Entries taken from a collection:
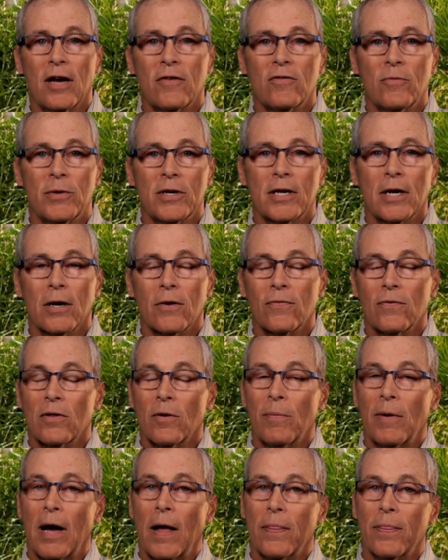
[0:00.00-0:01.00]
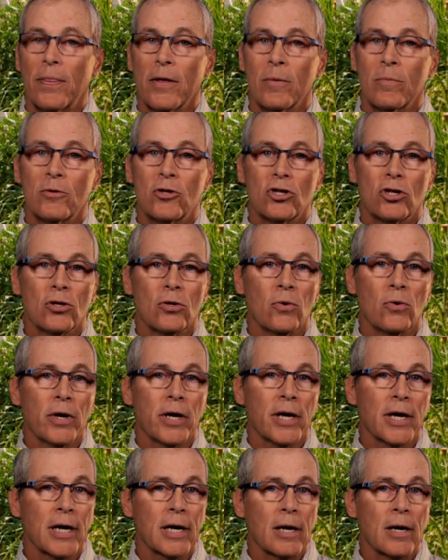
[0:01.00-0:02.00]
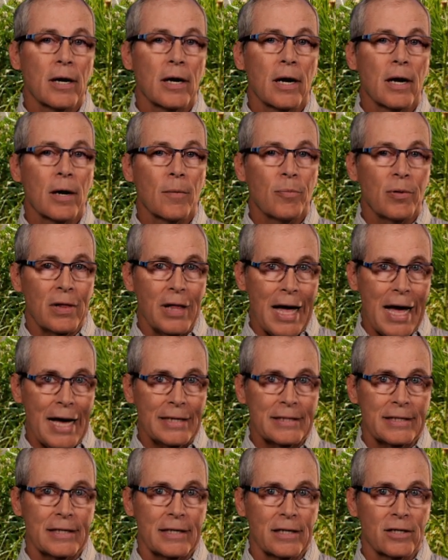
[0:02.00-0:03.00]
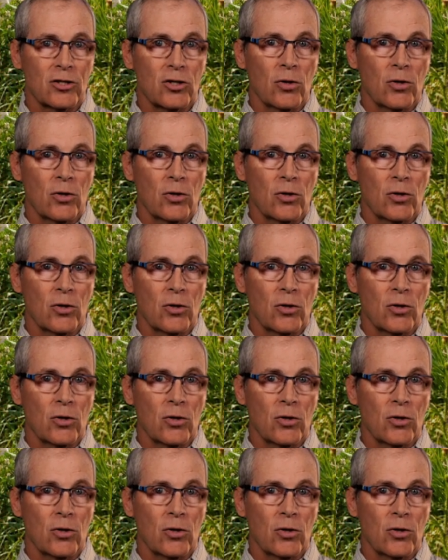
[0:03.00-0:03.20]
you have to be careful about them chewing plastic,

Assigned task = All that is needed is an exact copy of the entries above, minus the pictures.

Output for this task =
[0:00.00-0:01.00]
[0:01.00-0:02.00]
[0:02.00-0:03.00]
[0:03.00-0:03.20]
you have to be careful about them chewing plastic,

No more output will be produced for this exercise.